John C. Wobensmith: Well, spot rates for Capes are around $29,000 a day today, right. And keeping in mind, we have those index deals, right, that are earning significant premiums above that BCI number that I just quoted. I think when you look at the Atlantic Basin the numbers are a little bit higher. And, we do tend to break the fleet up a little bit. We do have a couple of ships that are ballasting to the Atlantic right now, that we haven’t fixed them. So, I think what you’re referring to is the market definitely softened up, a few weeks ago, but then the last two weeks, we’ve seen strengthening again, right? So, and I think we were in a pretty good position a few weeks ago, because we just didn’t have a lot of ships open, whereas now we have ships that are opening up again in a little bit of a stronger market. But it’s all relative, Poe. I mean, these numbers are all pretty good, right?
Poe Fratt: No, no.
John C. Wobensmith: Even the softness that we saw a few weeks ago, we were still very high numbers on Capes in particular.
Poe Fratt: Yes, no. No, reason to complain. Can you talk about the Ultra and Supras, where you sort of see the rest of the quarter there and where the current rates are?
John C. Wobensmith: Well, I mean, as I said, the spot rates, for getting any adjustments for scrubbers or our fuel efficiency of vessels, spot rates in the Capes are somewhere around $29,000. Spot rates on the Ultra/Supras are [14.5, 15] (ph) today. It’s hard to predict what the next 25% of or 35% of fixtures is going to be. But as you also know, we’re very good that once we get into sort of the low to mid-90s on a percentage basis of fixing for the quarter. We put out the average fleet rate on a TCE basis to give guidance for people for that quarter, which we’ll continue to do that.
Poe Fratt: I’ll wait for that then. And then, Peter, can we just clarify on two questions on the cost side, one’s a clarification. But, I think I heard you say that the Annual Meeting costs that, it looks like around about $5.5 million this quarter will be excluded from the dividend calculation. So, that won’t impact your dividend payout.
Peter Allen: Yes. Hi, Poe, that’s correct. So, for Q2, it’ll be estimated about $4.5 million and that would be excluded from the dividend calculation. That’s correct. Just like it was in Q1.
John C. Wobensmith: Meaning it will not take away from the dividend payout potential.
Poe Fratt: Understood. Sorry, I had written down $4.5 million. And, then can you just talk about your cost guidance on Page 39 in the appendix. It looks like you’re running a little bit higher on the OpEx side and the G&A side. Are those just first half cadence and that we should potentially see OpEx and G&A come down over the second half of the year? Could you just give me a flavor about those two cost components?

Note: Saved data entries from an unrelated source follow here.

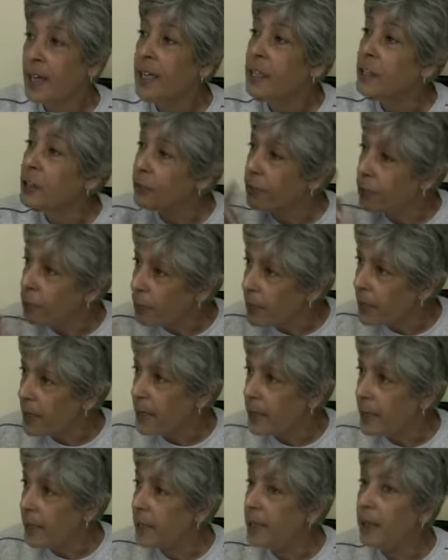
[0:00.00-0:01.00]
It's for
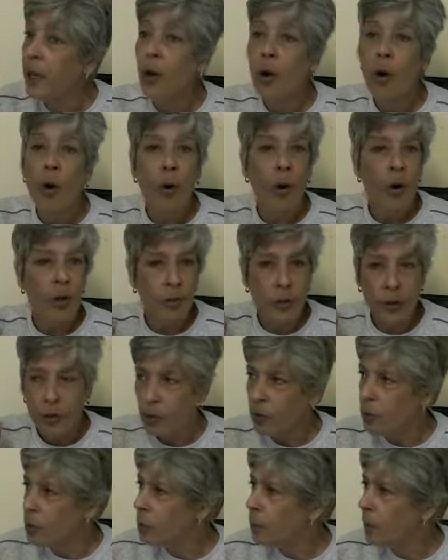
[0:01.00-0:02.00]
me, the
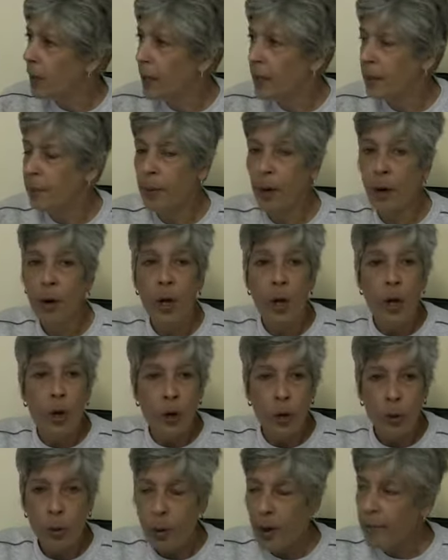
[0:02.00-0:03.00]
newspaper,
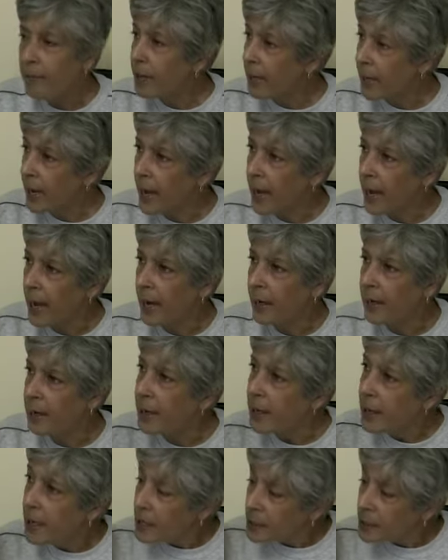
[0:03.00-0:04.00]
whoever can,
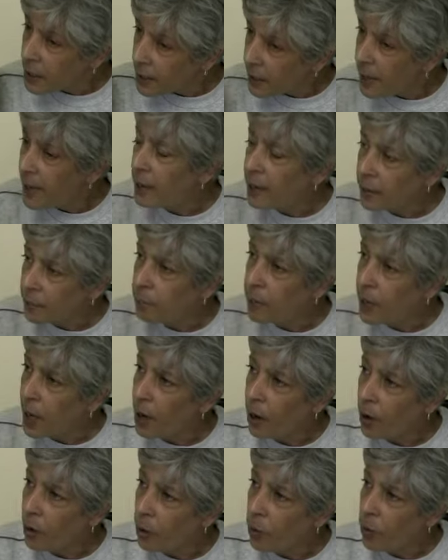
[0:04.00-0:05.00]
to let them
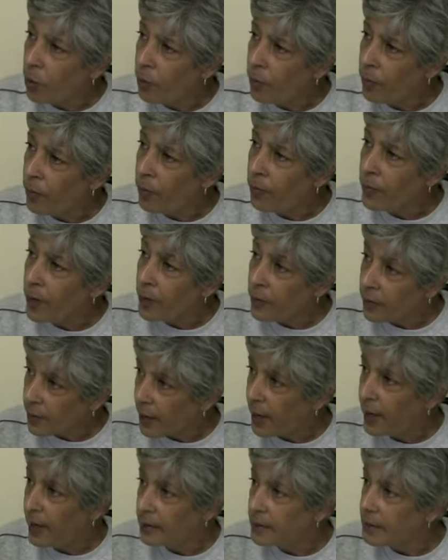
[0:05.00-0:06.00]
know
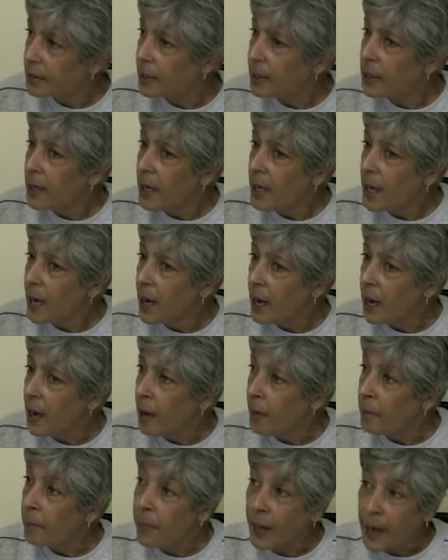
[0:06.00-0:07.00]
that
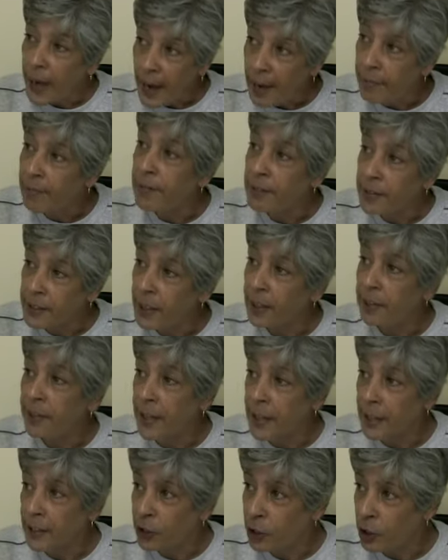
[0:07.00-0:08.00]
uh, they haven't
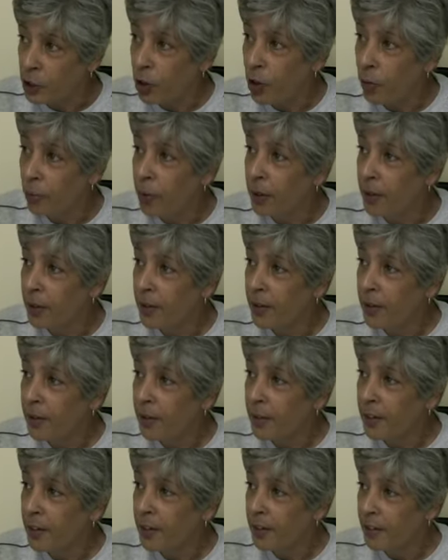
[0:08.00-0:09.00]
done their job
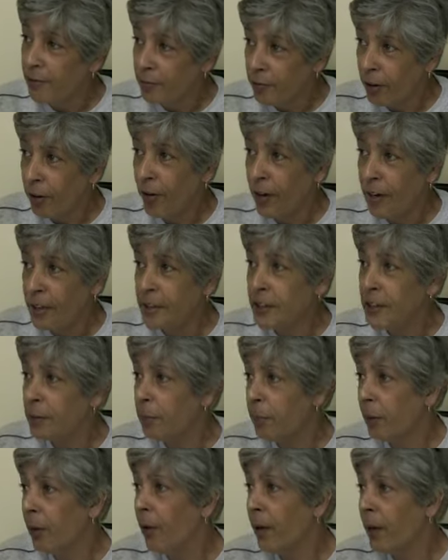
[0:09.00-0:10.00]
right
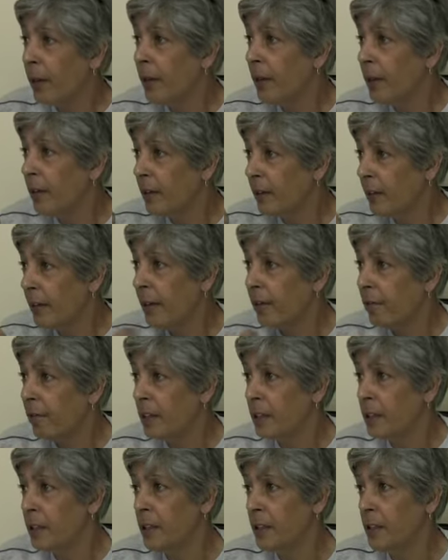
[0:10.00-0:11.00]
by their
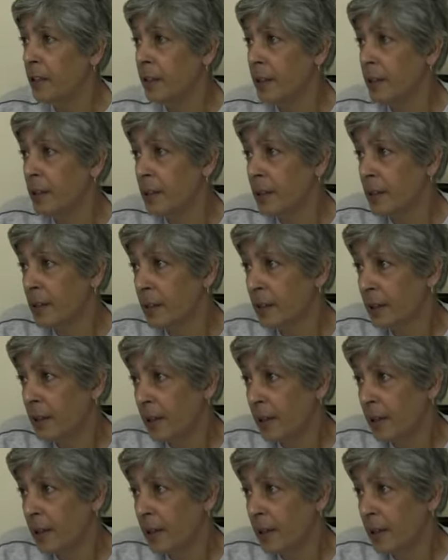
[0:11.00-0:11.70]
residents.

Peter Allen: Yes. Sure. So, on the OpEx side, it’s more timing related. First quarter, this number is actually not too far off from what our Q1 actuals were. But, it is more timing related than anything else, we like to look at this stuff over a 12 month period typically than just three months quarter-to-quarter. On the G&A side, a lot of that stuff is front loaded as well, and we would anticipate that not really moving much, but there is a front loaded nature to the G&A side as well.
Poe Fratt: Okay. Great. Thanks for your time.
John C. Wobensmith: Thank you, Poe.
Operator: Thank you. And, as there are no further questions at this time, this concludes your conference call for today. We thank you for participating and ask that you please disconnect your lines.